### GIVEN ENTRIES
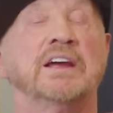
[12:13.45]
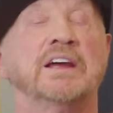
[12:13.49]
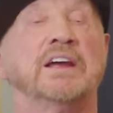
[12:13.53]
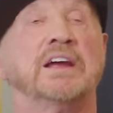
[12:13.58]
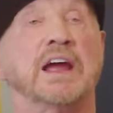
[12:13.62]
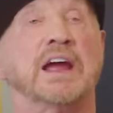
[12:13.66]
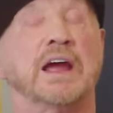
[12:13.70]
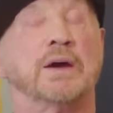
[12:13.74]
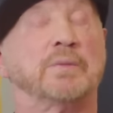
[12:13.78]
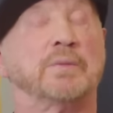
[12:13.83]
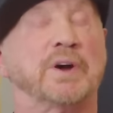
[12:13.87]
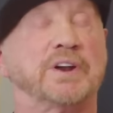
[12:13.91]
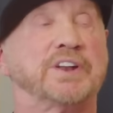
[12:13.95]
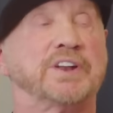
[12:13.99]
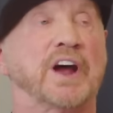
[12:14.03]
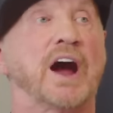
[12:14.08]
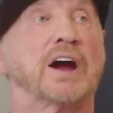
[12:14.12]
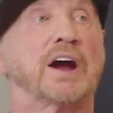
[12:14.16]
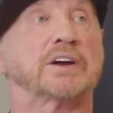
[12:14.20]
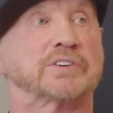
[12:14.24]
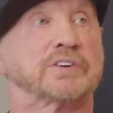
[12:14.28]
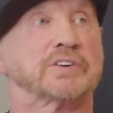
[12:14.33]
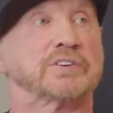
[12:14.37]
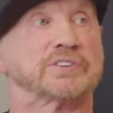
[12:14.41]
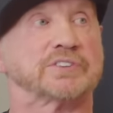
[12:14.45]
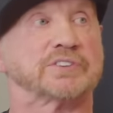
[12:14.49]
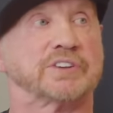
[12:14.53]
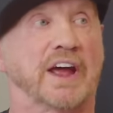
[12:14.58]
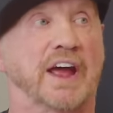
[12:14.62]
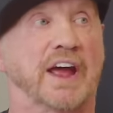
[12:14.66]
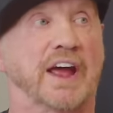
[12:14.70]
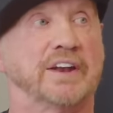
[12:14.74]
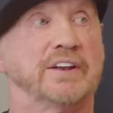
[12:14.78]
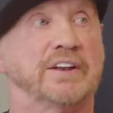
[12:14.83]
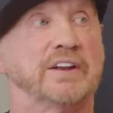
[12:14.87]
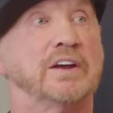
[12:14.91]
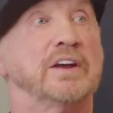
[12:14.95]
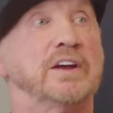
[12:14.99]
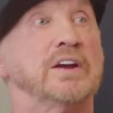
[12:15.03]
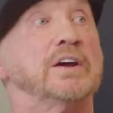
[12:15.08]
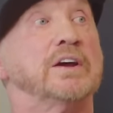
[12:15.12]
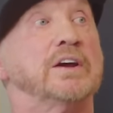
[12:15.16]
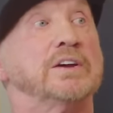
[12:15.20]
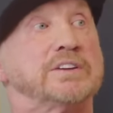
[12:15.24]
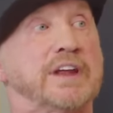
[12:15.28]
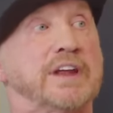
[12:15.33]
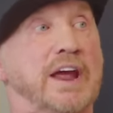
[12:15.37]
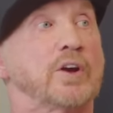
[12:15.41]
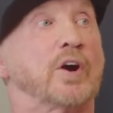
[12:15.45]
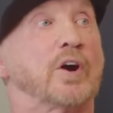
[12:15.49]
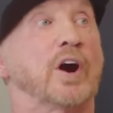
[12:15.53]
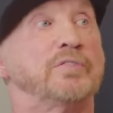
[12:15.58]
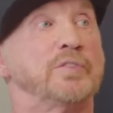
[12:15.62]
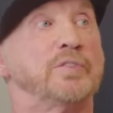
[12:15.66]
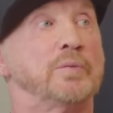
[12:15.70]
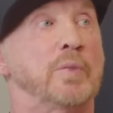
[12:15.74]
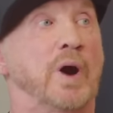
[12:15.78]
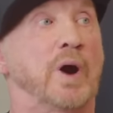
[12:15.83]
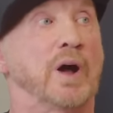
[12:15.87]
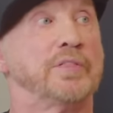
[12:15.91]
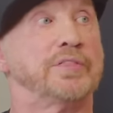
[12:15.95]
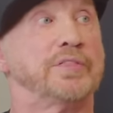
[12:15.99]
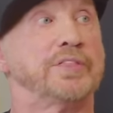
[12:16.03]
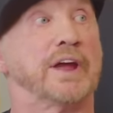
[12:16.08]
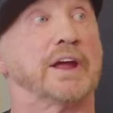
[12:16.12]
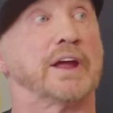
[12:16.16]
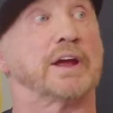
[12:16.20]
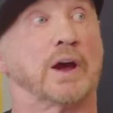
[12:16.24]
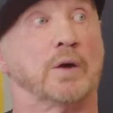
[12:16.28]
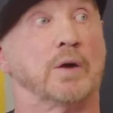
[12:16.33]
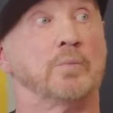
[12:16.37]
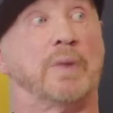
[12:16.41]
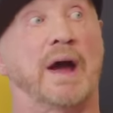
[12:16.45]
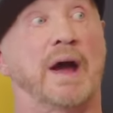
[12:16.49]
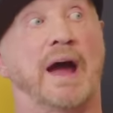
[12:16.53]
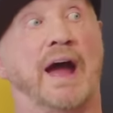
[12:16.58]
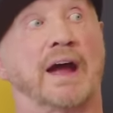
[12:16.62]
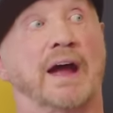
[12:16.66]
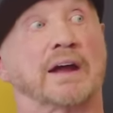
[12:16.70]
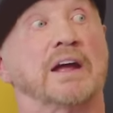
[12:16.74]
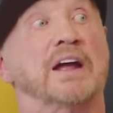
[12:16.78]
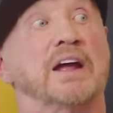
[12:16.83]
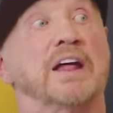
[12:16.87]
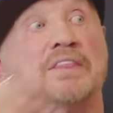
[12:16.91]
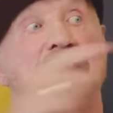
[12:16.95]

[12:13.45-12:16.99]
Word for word: Dang. And my doctor Ooh. said, take wow. off a month and come back.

### DESCRIPTION OF THE TASK
Reproduce the entries above exactly, though not their pictures.

### RESPONSE AREA
[12:13.45]
[12:13.49]
[12:13.53]
[12:13.58]
[12:13.62]
[12:13.66]
[12:13.70]
[12:13.74]
[12:13.78]
[12:13.83]
[12:13.87]
[12:13.91]
[12:13.95]
[12:13.99]
[12:14.03]
[12:14.08]
[12:14.12]
[12:14.16]
[12:14.20]
[12:14.24]
[12:14.28]
[12:14.33]
[12:14.37]
[12:14.41]
[12:14.45]
[12:14.49]
[12:14.53]
[12:14.58]
[12:14.62]
[12:14.66]
[12:14.70]
[12:14.74]
[12:14.78]
[12:14.83]
[12:14.87]
[12:14.91]
[12:14.95]
[12:14.99]
[12:15.03]
[12:15.08]
[12:15.12]
[12:15.16]
[12:15.20]
[12:15.24]
[12:15.28]
[12:15.33]
[12:15.37]
[12:15.41]
[12:15.45]
[12:15.49]
[12:15.53]
[12:15.58]
[12:15.62]
[12:15.66]
[12:15.70]
[12:15.74]
[12:15.78]
[12:15.83]
[12:15.87]
[12:15.91]
[12:15.95]
[12:15.99]
[12:16.03]
[12:16.08]
[12:16.12]
[12:16.16]
[12:16.20]
[12:16.24]
[12:16.28]
[12:16.33]
[12:16.37]
[12:16.41]
[12:16.45]
[12:16.49]
[12:16.53]
[12:16.58]
[12:16.62]
[12:16.66]
[12:16.70]
[12:16.74]
[12:16.78]
[12:16.83]
[12:16.87]
[12:16.91]
[12:16.95]

[12:13.45-12:16.99]
Word for word: Dang. And my doctor Ooh. said, take wow. off a month and come back.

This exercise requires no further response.